> THE PROBLEM: Below are records to return verbatim; the pictures are to be dropped.

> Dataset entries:
=-=-=

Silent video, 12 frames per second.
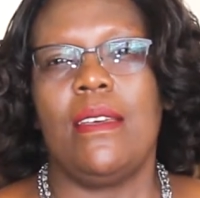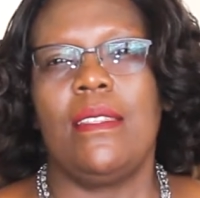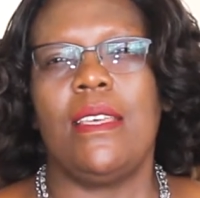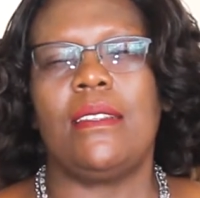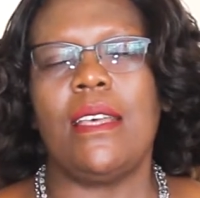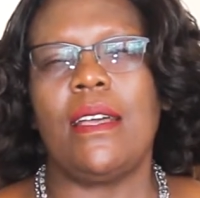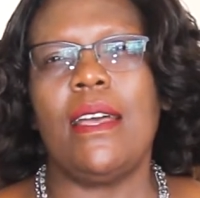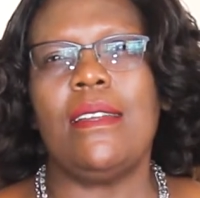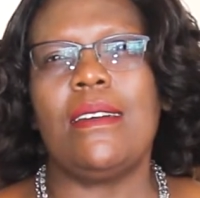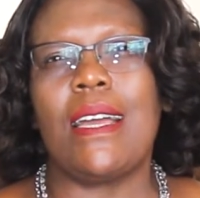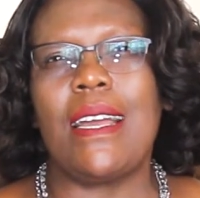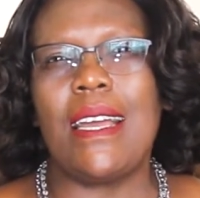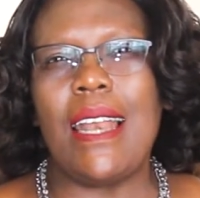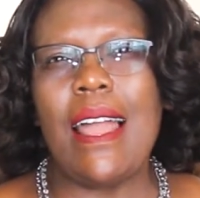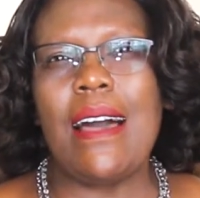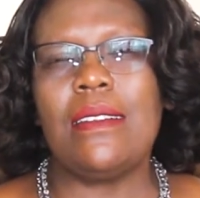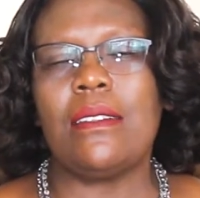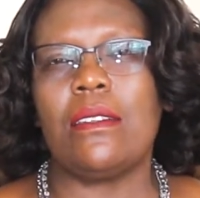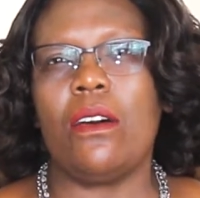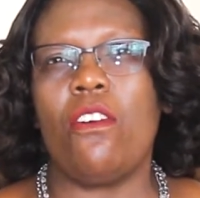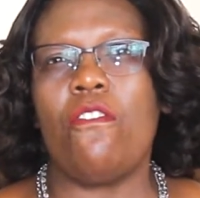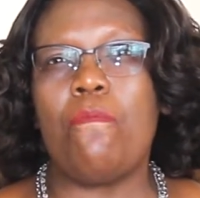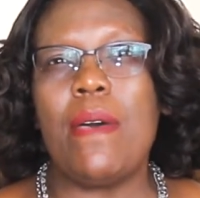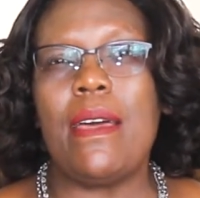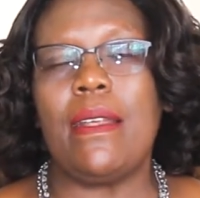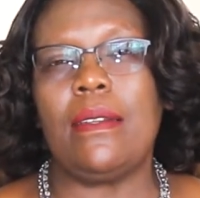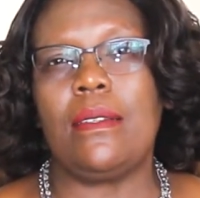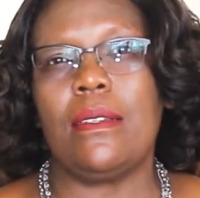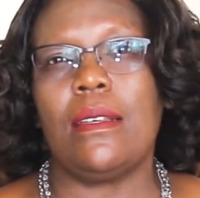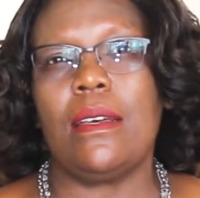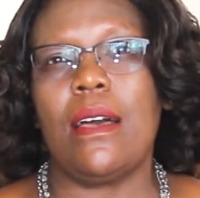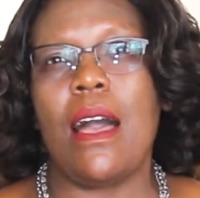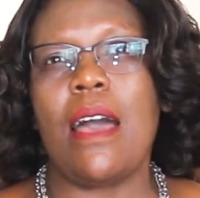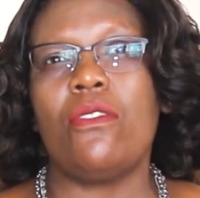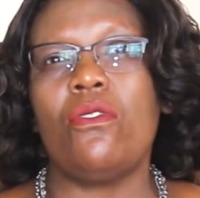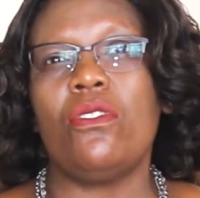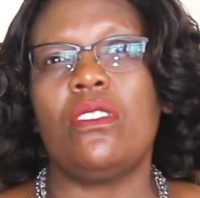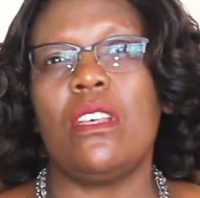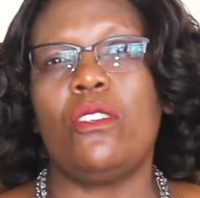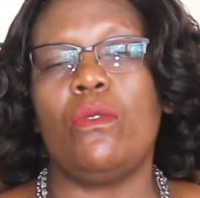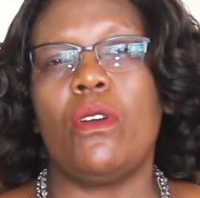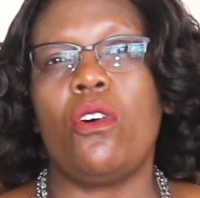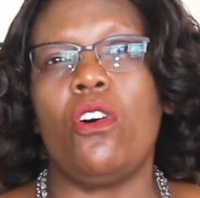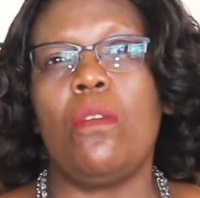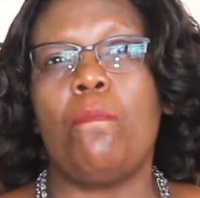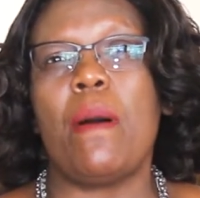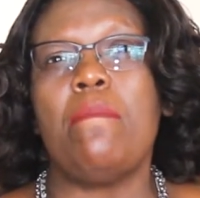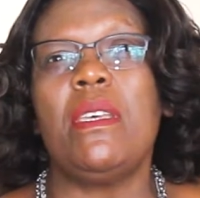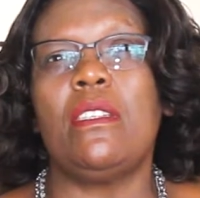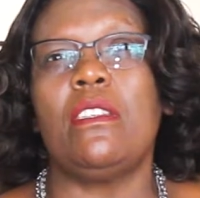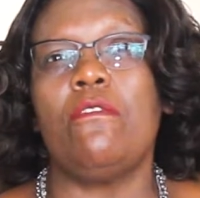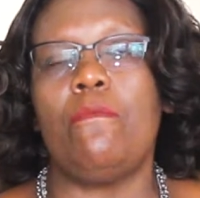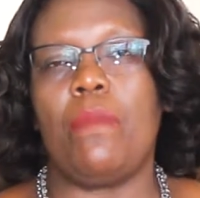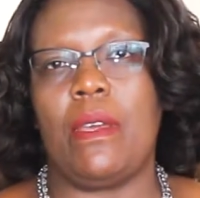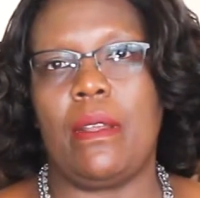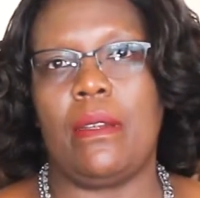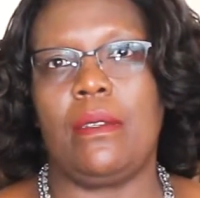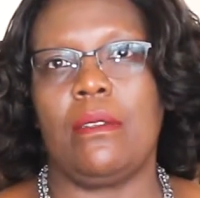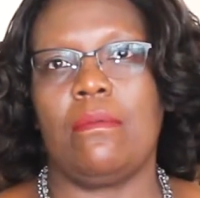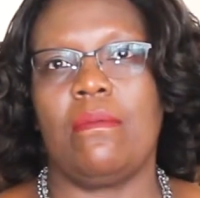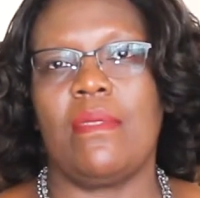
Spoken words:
The second class of parents are those that we call permissive parents.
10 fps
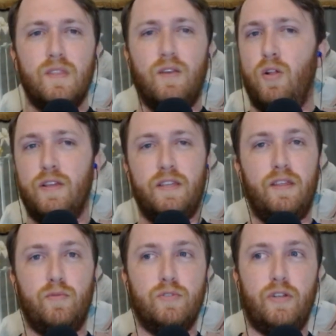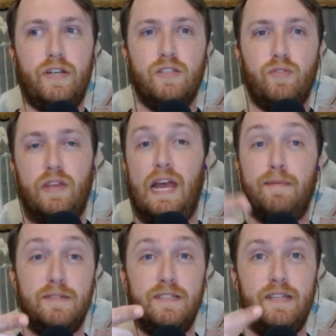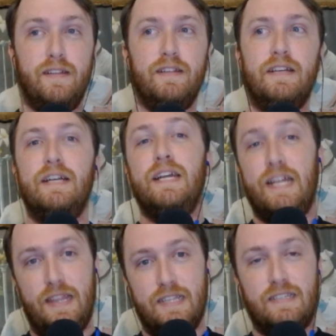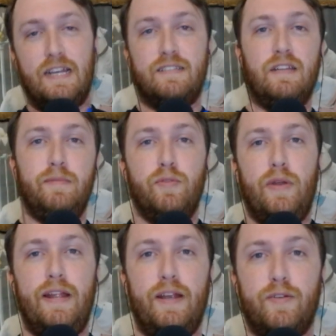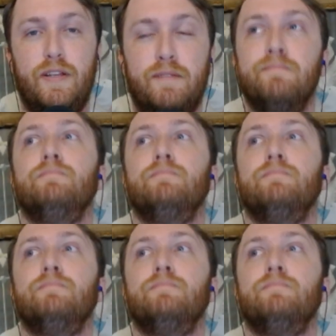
All I could think was, all right, so the captain did it, and this guy's going to be the red herring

=-=-=

> WRITTEN REPLY:
Silent video, 12 frames per second.
Spoken words:
The second class of parents are those that we call permissive parents.
10 fps
All I could think was, all right, so the captain did it, and this guy's going to be the red herring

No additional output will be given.